**Work order:**
Repeat every record exactly, but omit the images.

**Records to use:**
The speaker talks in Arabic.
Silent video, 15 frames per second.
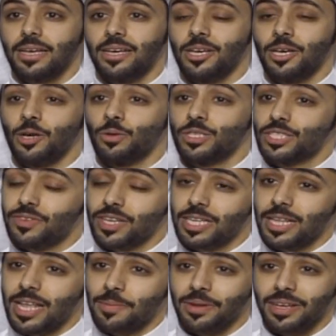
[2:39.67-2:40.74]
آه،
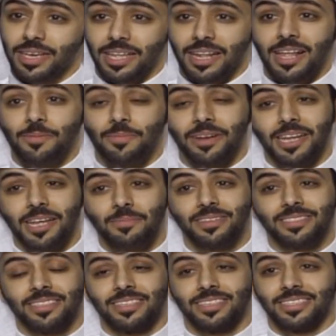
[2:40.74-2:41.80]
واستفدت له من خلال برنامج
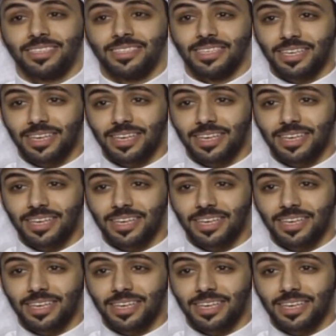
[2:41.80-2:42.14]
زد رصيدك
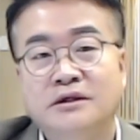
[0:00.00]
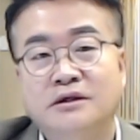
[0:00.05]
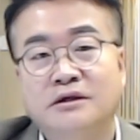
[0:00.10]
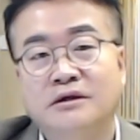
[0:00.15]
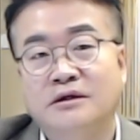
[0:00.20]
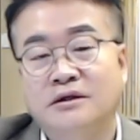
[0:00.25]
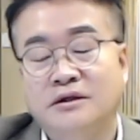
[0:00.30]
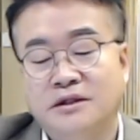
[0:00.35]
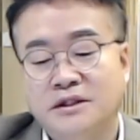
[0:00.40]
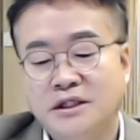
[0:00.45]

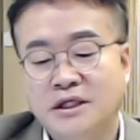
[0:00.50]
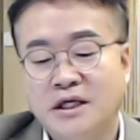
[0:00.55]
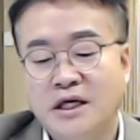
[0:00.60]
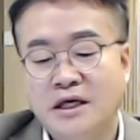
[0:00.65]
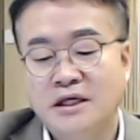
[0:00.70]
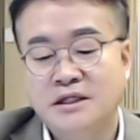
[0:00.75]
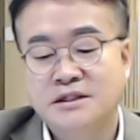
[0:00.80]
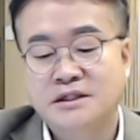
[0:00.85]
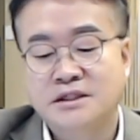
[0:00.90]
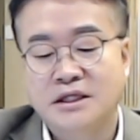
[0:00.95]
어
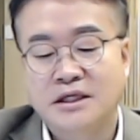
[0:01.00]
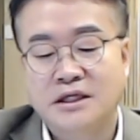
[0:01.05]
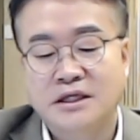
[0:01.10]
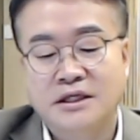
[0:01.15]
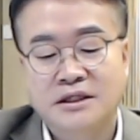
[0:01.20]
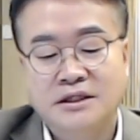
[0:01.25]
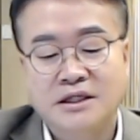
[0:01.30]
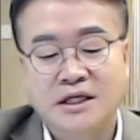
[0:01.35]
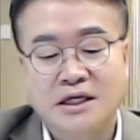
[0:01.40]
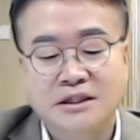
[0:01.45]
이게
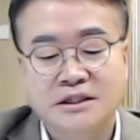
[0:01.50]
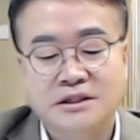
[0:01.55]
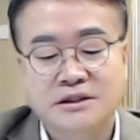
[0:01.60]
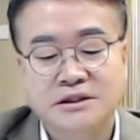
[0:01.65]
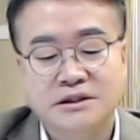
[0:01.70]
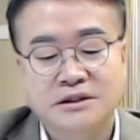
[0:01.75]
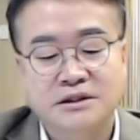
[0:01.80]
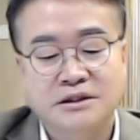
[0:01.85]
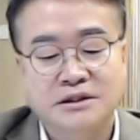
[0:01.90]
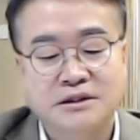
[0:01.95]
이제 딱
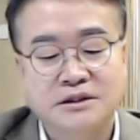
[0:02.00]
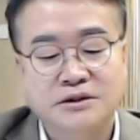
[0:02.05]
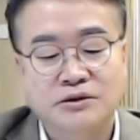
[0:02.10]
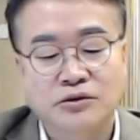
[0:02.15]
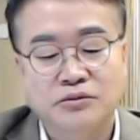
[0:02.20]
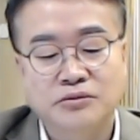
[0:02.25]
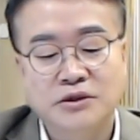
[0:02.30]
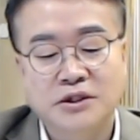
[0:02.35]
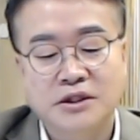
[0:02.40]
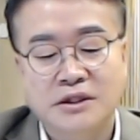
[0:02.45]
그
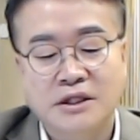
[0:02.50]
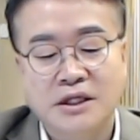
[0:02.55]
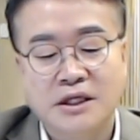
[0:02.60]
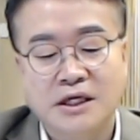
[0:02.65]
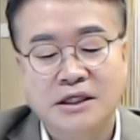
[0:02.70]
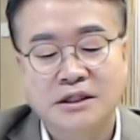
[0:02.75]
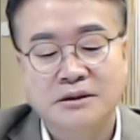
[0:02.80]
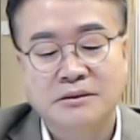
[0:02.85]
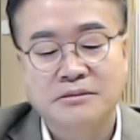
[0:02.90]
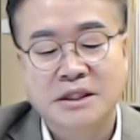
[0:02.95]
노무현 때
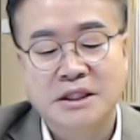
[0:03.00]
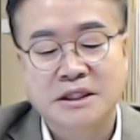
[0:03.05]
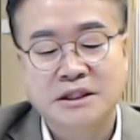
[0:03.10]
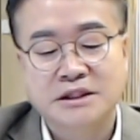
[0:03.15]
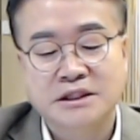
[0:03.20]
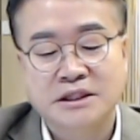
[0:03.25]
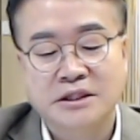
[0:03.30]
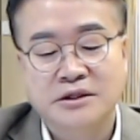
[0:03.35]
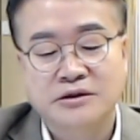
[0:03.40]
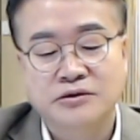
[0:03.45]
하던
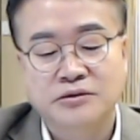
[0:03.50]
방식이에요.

**Exercise result:**
The speaker talks in Arabic.
Silent video, 15 frames per second.
[2:39.67-2:40.74]
آه،
[2:40.74-2:41.80]
واستفدت له من خلال برنامج
[2:41.80-2:42.14]
زد رصيدك
[0:00.00]
[0:00.05]
[0:00.10]
[0:00.15]
[0:00.20]
[0:00.25]
[0:00.30]
[0:00.35]
[0:00.40]
[0:00.45]

[0:00.50]
[0:00.55]
[0:00.60]
[0:00.65]
[0:00.70]
[0:00.75]
[0:00.80]
[0:00.85]
[0:00.90]
[0:00.95]
어
[0:01.00]
[0:01.05]
[0:01.10]
[0:01.15]
[0:01.20]
[0:01.25]
[0:01.30]
[0:01.35]
[0:01.40]
[0:01.45]
이게
[0:01.50]
[0:01.55]
[0:01.60]
[0:01.65]
[0:01.70]
[0:01.75]
[0:01.80]
[0:01.85]
[0:01.90]
[0:01.95]
이제 딱
[0:02.00]
[0:02.05]
[0:02.10]
[0:02.15]
[0:02.20]
[0:02.25]
[0:02.30]
[0:02.35]
[0:02.40]
[0:02.45]
그
[0:02.50]
[0:02.55]
[0:02.60]
[0:02.65]
[0:02.70]
[0:02.75]
[0:02.80]
[0:02.85]
[0:02.90]
[0:02.95]
노무현 때
[0:03.00]
[0:03.05]
[0:03.10]
[0:03.15]
[0:03.20]
[0:03.25]
[0:03.30]
[0:03.35]
[0:03.40]
[0:03.45]
하던
[0:03.50]
방식이에요.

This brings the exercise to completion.